INSERT INTO resp_updates(id, date_updated)
      SELECT id, from_unixtime(new_date) FROM batch
    ON DUPLICATE KEY
      UPDATE date_updated = values(date_updated)

additionally, if you are just trying to do upserts, you can do that directly in your create pipeline without a stored procedure

coradinibr [5:48 PM]
I need the new_date coming from the proc call, so even when the id exists, the new timestamp is coming from outside.

robbie [5:49 PM]
yea, that’s what VALUES does. It will use the value that would have been inserted into that column

coradinibr [5:49 PM]
interesting

it worked!! great!!

I’ve to do upserts, but I’m receiving json objects from kafka and picking specific fields.

robbie [5:53 PM]
oh I see

coradinibr [5:54 PM]
I used the TRANSFORM memsql://json which uses jq

then as I could not insert straight to the table because of the duplicated key, I created a proc

robbie [5:55 PM]
I see, I think you should be able to do the ON DUPLICATE KEY as part of the CREATE PIPELINE directly

coradinibr [5:55 PM]
it didn’t work, there might be some trick there.

robbie [5:56 PM]
it should just be

CREATE PIPELINE .... ON DUPLICATE KEY UPDATE date_updated = values(date_updated)

coradinibr [20 days ago]
hi @robbie, how do I do this?
Here is my PIPELINE

CREATE PIPELINE GET_RESPONDENT
    AS 
    LOAD DATA 
         KAFKA 'my_kafka_node/my_kafka_topic'
    BATCH_INTERVAL 2500
WITH TRANSFORM ('memsql://json', '', '-r "[.respondentId, (.date/1000 | floor)] | @tsv"')
INTO TABLE resp_updates;

I have no headers from the transform, my table has 2 fields (id bigint, date_updated datetime).
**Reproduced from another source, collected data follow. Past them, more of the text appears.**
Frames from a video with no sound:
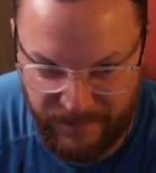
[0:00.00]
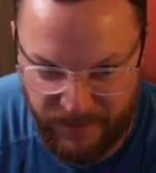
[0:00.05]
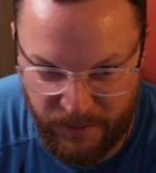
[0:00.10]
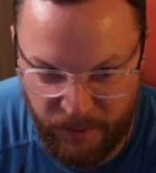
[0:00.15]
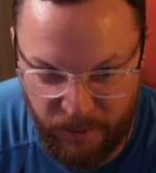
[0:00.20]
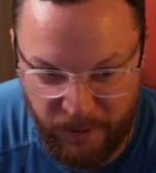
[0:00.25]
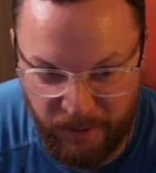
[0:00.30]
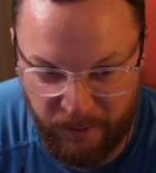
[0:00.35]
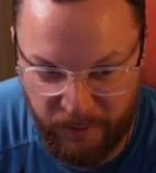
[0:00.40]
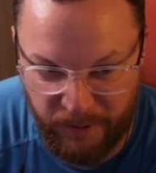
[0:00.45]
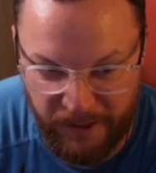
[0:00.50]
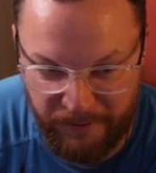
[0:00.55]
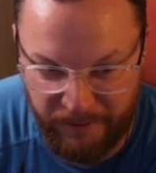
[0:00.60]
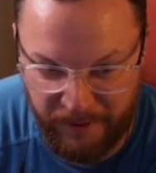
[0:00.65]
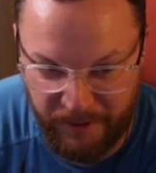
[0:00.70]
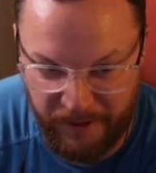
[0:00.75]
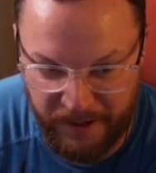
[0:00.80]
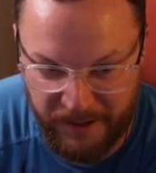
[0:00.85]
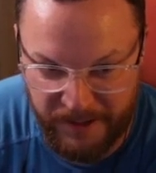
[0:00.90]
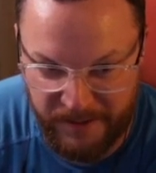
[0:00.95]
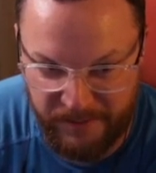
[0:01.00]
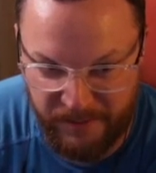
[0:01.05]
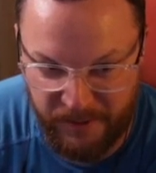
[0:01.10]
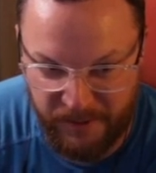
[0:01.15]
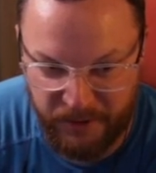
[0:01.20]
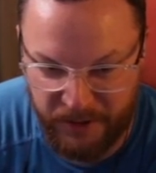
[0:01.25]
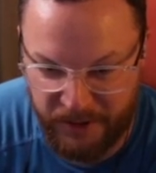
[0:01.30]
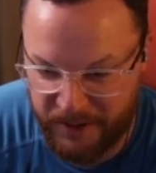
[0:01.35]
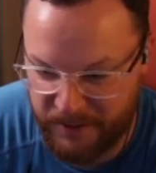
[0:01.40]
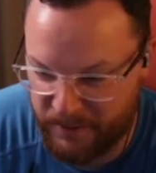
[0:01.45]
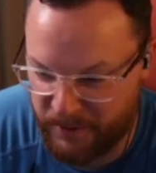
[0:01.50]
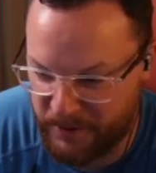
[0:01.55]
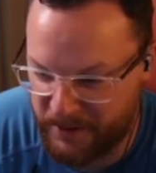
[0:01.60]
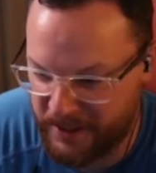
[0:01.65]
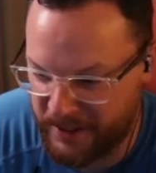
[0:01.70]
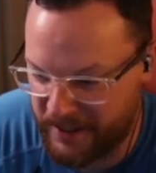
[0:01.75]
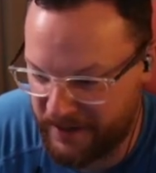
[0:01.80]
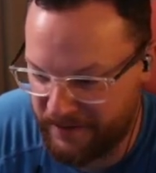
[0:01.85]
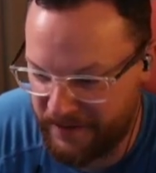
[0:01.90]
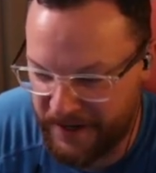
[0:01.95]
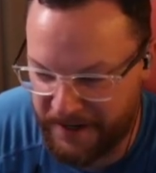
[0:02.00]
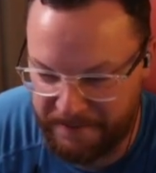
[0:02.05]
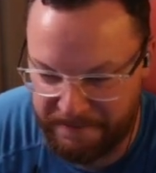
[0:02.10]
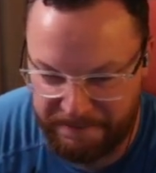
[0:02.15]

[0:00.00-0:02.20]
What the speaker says: or whatever this emoji is supposed to convey.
memsql doesn’t convert unix timestamp to datetime automatically, it means I have to call from_unixtime().

here’s my stored procedure

DROP PROCEDURE proc_resp;
DELIMITER //
CREATE PROCEDURE proc_resp(batch query(respondent_id bigint, new_date bigint))
AS
BEGIN
    INSERT INTO resp_updates(respondent_id, date_updated)
      SELECT respondent_id, from_unixtime(new_date) FROM batch
    ON DUPLICATE KEY
      UPDATE date_updated = values(date_updated);
END //
DELIMITER ;

It would work if I could run this transform

WITH TRANSFORM ('memsql://json', '', '-r " [ .respondentId, (.date/1000 | floor | strftime(\"%Y-%m-%d %k:%M:%S\"))] | @tsv"')
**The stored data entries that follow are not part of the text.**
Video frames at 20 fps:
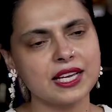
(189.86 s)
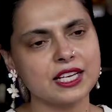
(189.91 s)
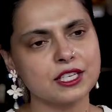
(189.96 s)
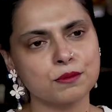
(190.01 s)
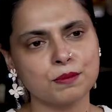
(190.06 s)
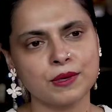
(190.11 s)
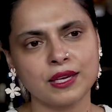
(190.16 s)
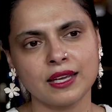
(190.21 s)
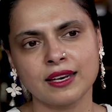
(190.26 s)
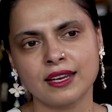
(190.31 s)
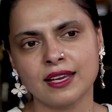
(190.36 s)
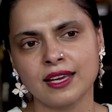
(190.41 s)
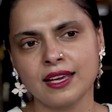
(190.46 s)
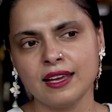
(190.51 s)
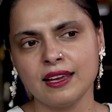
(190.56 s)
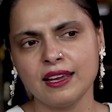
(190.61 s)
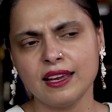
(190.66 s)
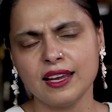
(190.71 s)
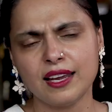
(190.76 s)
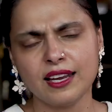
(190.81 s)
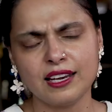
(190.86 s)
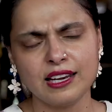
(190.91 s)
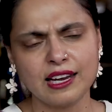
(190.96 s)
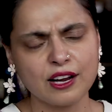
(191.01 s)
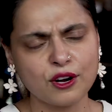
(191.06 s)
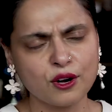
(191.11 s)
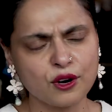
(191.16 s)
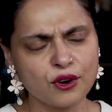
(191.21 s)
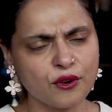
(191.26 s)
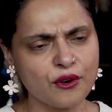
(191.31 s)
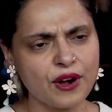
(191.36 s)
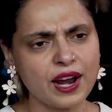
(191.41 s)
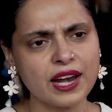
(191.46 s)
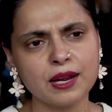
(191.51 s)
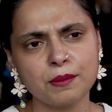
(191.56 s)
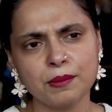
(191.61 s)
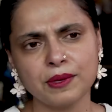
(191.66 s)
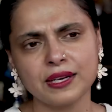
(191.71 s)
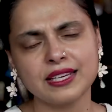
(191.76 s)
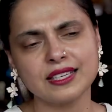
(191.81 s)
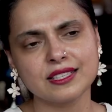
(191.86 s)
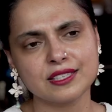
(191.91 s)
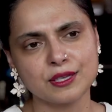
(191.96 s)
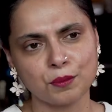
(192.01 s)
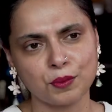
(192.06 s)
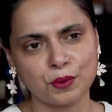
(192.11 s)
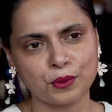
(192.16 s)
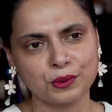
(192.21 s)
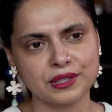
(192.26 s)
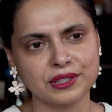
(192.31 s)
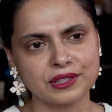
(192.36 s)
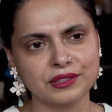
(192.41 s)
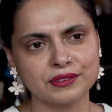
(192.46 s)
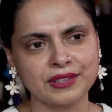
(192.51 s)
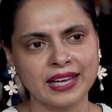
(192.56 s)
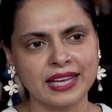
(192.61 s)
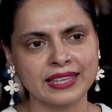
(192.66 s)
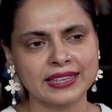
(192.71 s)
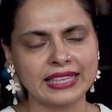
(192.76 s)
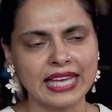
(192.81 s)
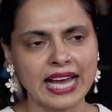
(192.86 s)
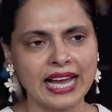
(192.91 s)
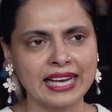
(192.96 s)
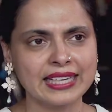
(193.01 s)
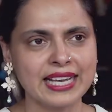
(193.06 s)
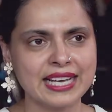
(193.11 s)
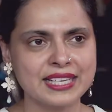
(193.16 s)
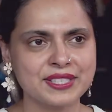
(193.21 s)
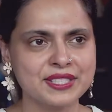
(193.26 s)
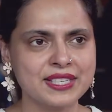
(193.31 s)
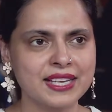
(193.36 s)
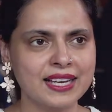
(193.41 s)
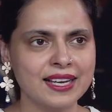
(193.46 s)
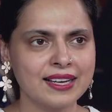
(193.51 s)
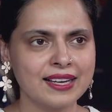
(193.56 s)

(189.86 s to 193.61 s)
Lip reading: has been incredibly supportive, and that has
but memsql parser is removing the escaped double quotes of strftime above and failing when trying to call jq externally

robbie [5:56 PM]
but this also works

coradinibr [5:56 PM]
I’ll try
btw, I found an issue with jq that you might be interested in investigating.
When calling additional external formatters, I could not find a way to scape double quotes

example:

WITH TRANSFORM ('memsql://json', '', '-r " . | [ .respondentId, (.date/1000 | floor | strftime(\"%Y-%m-%d %k:%M:%S\"))] | @tsv"')

something happens, seems like your parser removes the double quotes from the strftime, even if I tried to scape them.

my test is working, not important now. Thanks very much for your help!!